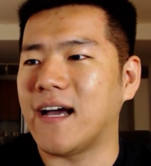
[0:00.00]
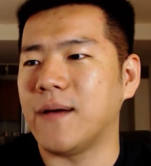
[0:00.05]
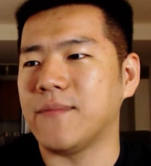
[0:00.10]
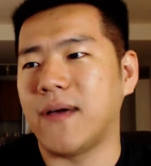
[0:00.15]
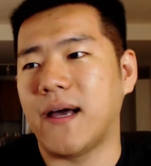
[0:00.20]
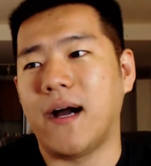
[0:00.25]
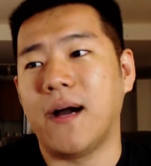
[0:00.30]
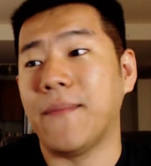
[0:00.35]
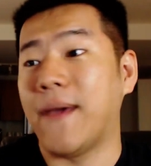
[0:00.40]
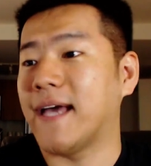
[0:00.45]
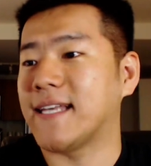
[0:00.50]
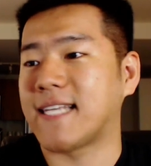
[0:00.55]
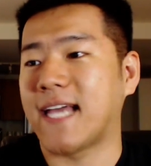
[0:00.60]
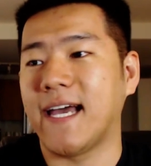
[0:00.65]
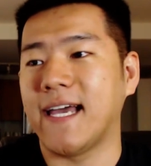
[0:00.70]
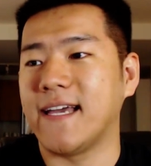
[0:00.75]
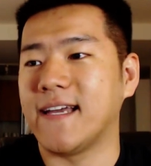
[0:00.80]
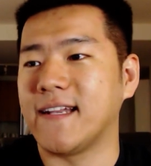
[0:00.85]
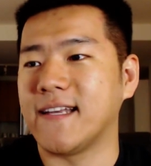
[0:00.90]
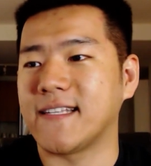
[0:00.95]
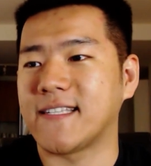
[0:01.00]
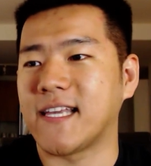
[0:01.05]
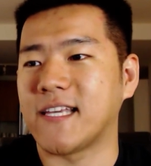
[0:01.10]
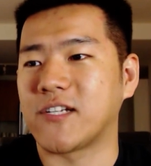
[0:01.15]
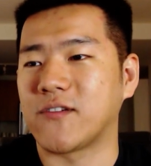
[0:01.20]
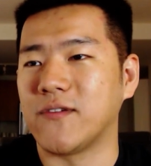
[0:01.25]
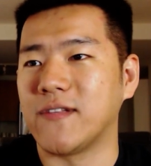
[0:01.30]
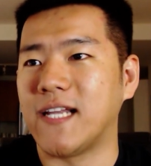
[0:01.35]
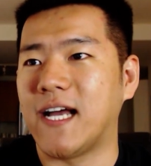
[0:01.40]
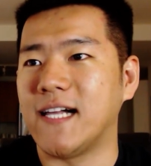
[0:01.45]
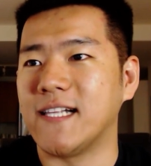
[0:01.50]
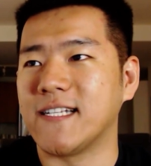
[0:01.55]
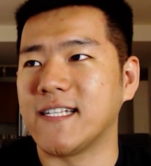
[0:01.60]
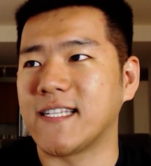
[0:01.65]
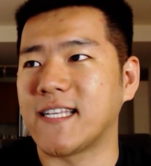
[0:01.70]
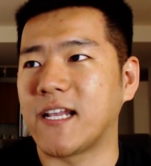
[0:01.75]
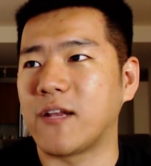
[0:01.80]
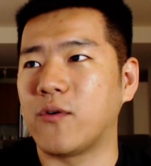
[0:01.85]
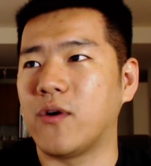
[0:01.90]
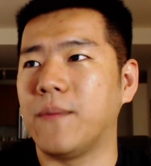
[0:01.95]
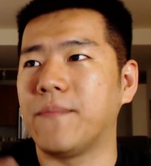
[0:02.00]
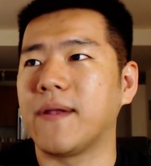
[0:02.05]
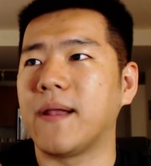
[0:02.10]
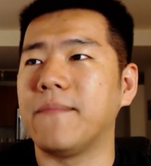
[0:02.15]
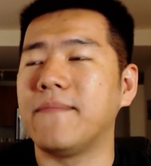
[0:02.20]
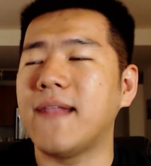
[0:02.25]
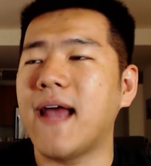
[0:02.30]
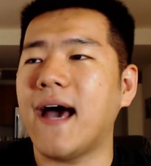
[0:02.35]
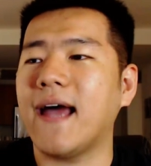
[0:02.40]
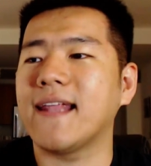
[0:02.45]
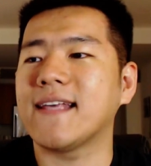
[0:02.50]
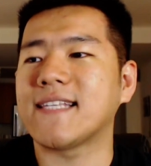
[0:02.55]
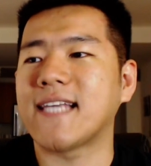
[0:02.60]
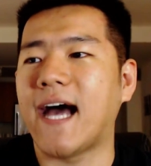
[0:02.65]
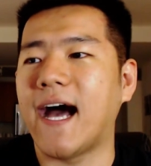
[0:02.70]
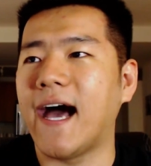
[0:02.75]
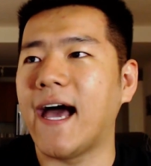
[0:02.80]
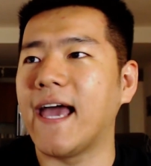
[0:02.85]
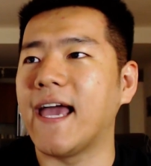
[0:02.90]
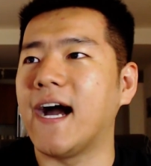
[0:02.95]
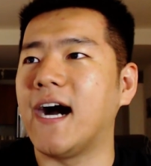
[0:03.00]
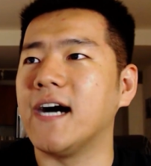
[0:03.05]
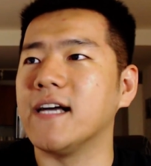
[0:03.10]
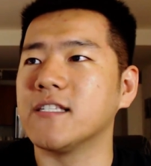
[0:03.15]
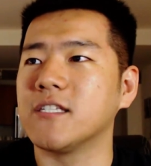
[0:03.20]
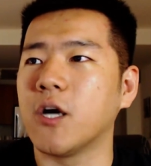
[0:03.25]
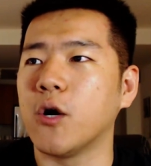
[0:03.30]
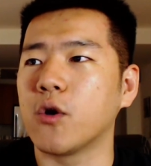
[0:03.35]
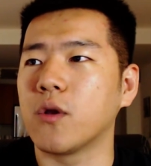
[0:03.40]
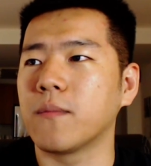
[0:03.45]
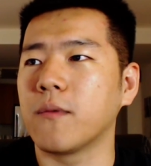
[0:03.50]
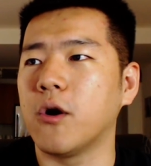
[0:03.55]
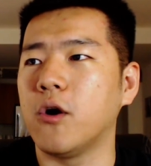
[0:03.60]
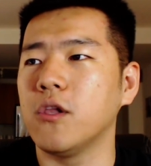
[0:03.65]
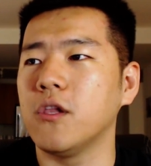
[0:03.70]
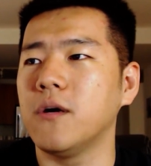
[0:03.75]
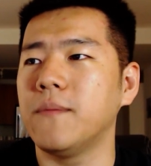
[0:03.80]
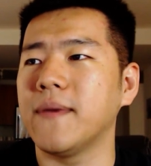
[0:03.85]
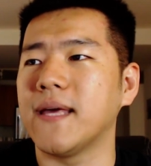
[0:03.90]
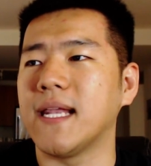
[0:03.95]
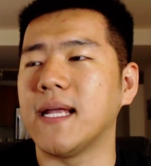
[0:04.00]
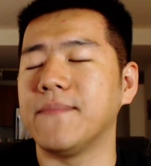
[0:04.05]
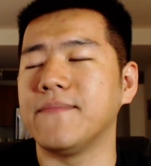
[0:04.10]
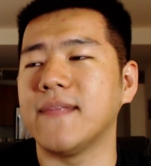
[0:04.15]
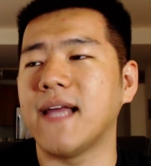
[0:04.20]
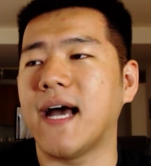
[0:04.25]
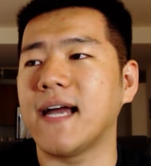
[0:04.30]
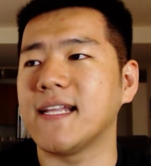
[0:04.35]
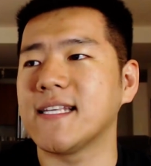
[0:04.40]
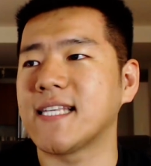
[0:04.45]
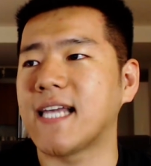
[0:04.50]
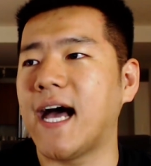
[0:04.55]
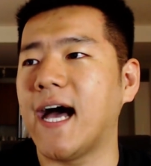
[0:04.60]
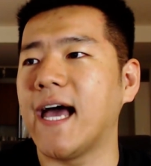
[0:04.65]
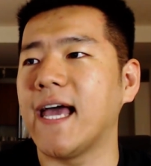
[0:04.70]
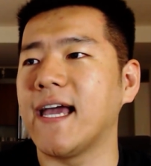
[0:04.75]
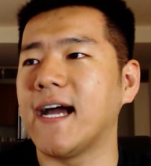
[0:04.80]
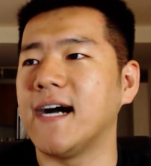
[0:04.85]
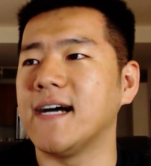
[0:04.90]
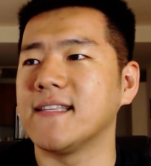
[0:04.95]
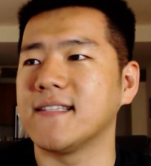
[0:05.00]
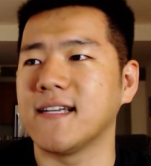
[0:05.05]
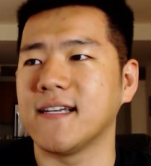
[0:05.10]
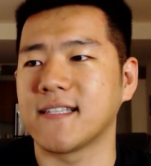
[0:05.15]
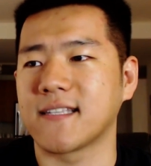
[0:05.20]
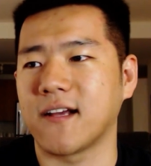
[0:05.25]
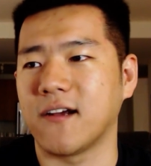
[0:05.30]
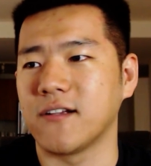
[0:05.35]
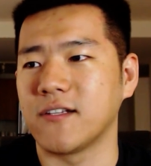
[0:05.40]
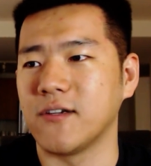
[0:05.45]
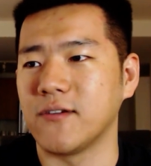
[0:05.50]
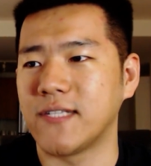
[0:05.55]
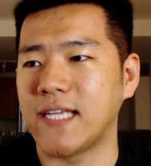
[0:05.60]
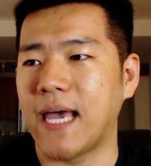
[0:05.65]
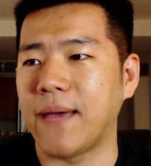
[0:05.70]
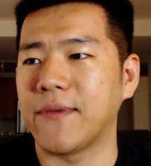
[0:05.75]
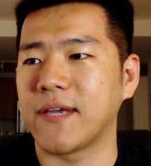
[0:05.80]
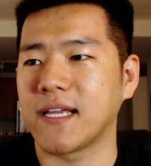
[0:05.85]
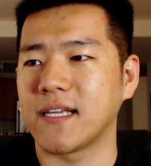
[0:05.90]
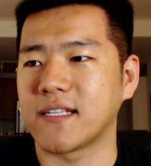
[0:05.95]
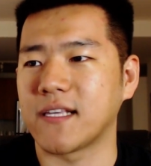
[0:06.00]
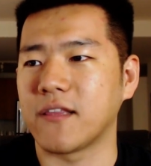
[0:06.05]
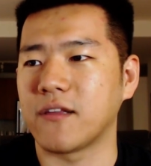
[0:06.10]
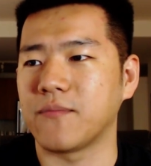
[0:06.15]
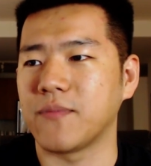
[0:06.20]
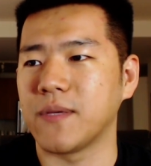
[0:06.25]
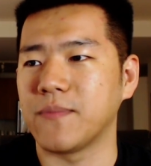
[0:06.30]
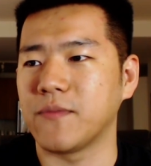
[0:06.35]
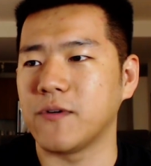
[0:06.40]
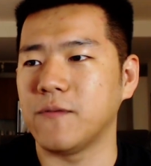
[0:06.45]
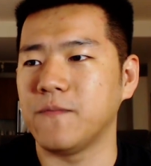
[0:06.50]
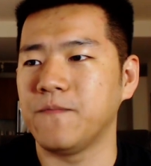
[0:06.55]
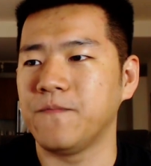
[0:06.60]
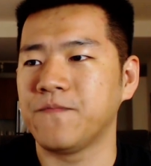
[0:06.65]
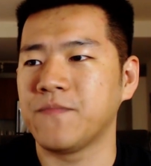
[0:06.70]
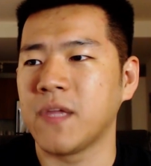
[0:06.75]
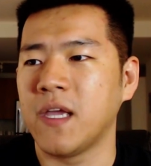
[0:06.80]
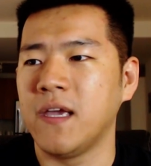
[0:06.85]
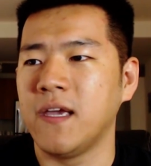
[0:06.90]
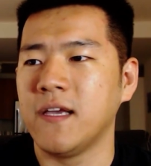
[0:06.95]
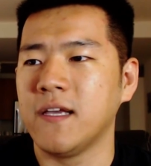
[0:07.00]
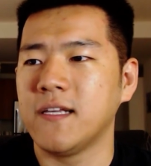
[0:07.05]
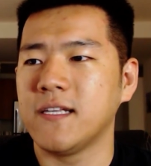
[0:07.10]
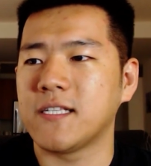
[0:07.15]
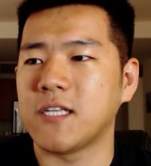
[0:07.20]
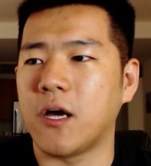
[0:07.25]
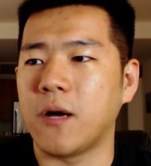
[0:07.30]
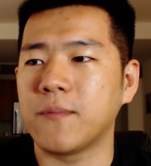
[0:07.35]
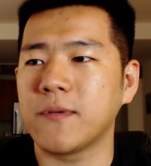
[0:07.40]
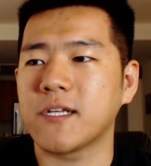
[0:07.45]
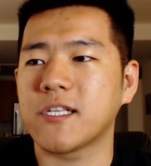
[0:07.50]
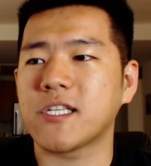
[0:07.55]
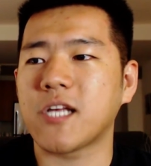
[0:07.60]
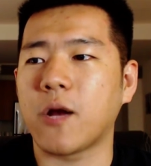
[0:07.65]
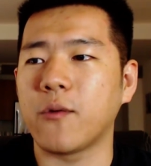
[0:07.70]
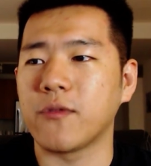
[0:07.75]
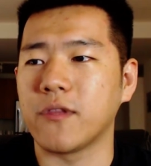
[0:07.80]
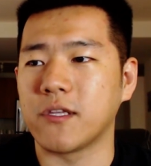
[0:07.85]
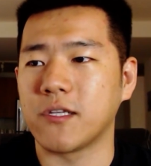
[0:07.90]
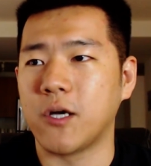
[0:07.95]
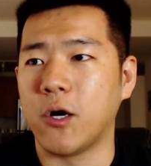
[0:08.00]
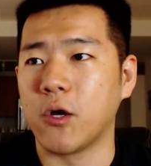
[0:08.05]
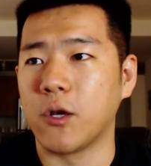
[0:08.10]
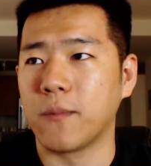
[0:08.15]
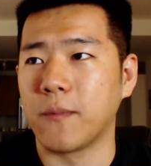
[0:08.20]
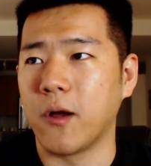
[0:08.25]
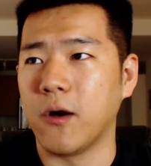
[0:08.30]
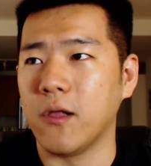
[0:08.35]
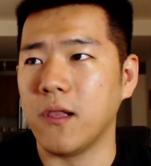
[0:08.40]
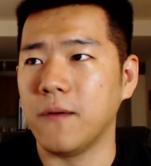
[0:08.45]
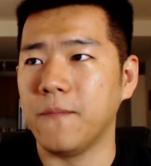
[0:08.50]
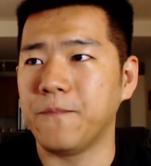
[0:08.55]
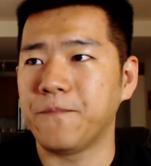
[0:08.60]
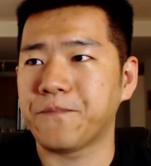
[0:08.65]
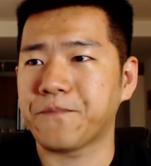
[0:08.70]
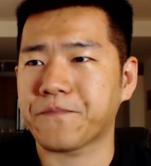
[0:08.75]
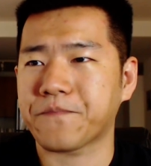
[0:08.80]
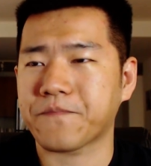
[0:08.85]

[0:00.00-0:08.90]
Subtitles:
I'm as high on Ancestral Knowledge as anyone, but I'm not as high on Totem Golem, and I'm not as high on Tuskar Totemic as other people. So I'm going to start with the Totem Golem.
------
### How to complete this task:
Reproduce the records, all of them, word for word; omit the pictures.

### Task output:
[0:00.00]
[0:00.05]
[0:00.10]
[0:00.15]
[0:00.20]
[0:00.25]
[0:00.30]
[0:00.35]
[0:00.40]
[0:00.45]
[0:00.50]
[0:00.55]
[0:00.60]
[0:00.65]
[0:00.70]
[0:00.75]
[0:00.80]
[0:00.85]
[0:00.90]
[0:00.95]
[0:01.00]
[0:01.05]
[0:01.10]
[0:01.15]
[0:01.20]
[0:01.25]
[0:01.30]
[0:01.35]
[0:01.40]
[0:01.45]
[0:01.50]
[0:01.55]
[0:01.60]
[0:01.65]
[0:01.70]
[0:01.75]
[0:01.80]
[0:01.85]
[0:01.90]
[0:01.95]
[0:02.00]
[0:02.05]
[0:02.10]
[0:02.15]
[0:02.20]
[0:02.25]
[0:02.30]
[0:02.35]
[0:02.40]
[0:02.45]
[0:02.50]
[0:02.55]
[0:02.60]
[0:02.65]
[0:02.70]
[0:02.75]
[0:02.80]
[0:02.85]
[0:02.90]
[0:02.95]
[0:03.00]
[0:03.05]
[0:03.10]
[0:03.15]
[0:03.20]
[0:03.25]
[0:03.30]
[0:03.35]
[0:03.40]
[0:03.45]
[0:03.50]
[0:03.55]
[0:03.60]
[0:03.65]
[0:03.70]
[0:03.75]
[0:03.80]
[0:03.85]
[0:03.90]
[0:03.95]
[0:04.00]
[0:04.05]
[0:04.10]
[0:04.15]
[0:04.20]
[0:04.25]
[0:04.30]
[0:04.35]
[0:04.40]
[0:04.45]
[0:04.50]
[0:04.55]
[0:04.60]
[0:04.65]
[0:04.70]
[0:04.75]
[0:04.80]
[0:04.85]
[0:04.90]
[0:04.95]
[0:05.00]
[0:05.05]
[0:05.10]
[0:05.15]
[0:05.20]
[0:05.25]
[0:05.30]
[0:05.35]
[0:05.40]
[0:05.45]
[0:05.50]
[0:05.55]
[0:05.60]
[0:05.65]
[0:05.70]
[0:05.75]
[0:05.80]
[0:05.85]
[0:05.90]
[0:05.95]
[0:06.00]
[0:06.05]
[0:06.10]
[0:06.15]
[0:06.20]
[0:06.25]
[0:06.30]
[0:06.35]
[0:06.40]
[0:06.45]
[0:06.50]
[0:06.55]
[0:06.60]
[0:06.65]
[0:06.70]
[0:06.75]
[0:06.80]
[0:06.85]
[0:06.90]
[0:06.95]
[0:07.00]
[0:07.05]
[0:07.10]
[0:07.15]
[0:07.20]
[0:07.25]
[0:07.30]
[0:07.35]
[0:07.40]
[0:07.45]
[0:07.50]
[0:07.55]
[0:07.60]
[0:07.65]
[0:07.70]
[0:07.75]
[0:07.80]
[0:07.85]
[0:07.90]
[0:07.95]
[0:08.00]
[0:08.05]
[0:08.10]
[0:08.15]
[0:08.20]
[0:08.25]
[0:08.30]
[0:08.35]
[0:08.40]
[0:08.45]
[0:08.50]
[0:08.55]
[0:08.60]
[0:08.65]
[0:08.70]
[0:08.75]
[0:08.80]
[0:08.85]

[0:00.00-0:08.90]
Subtitles:
I'm as high on Ancestral Knowledge as anyone, but I'm not as high on Totem Golem, and I'm not as high on Tuskar Totemic as other people. So I'm going to start with the Totem Golem.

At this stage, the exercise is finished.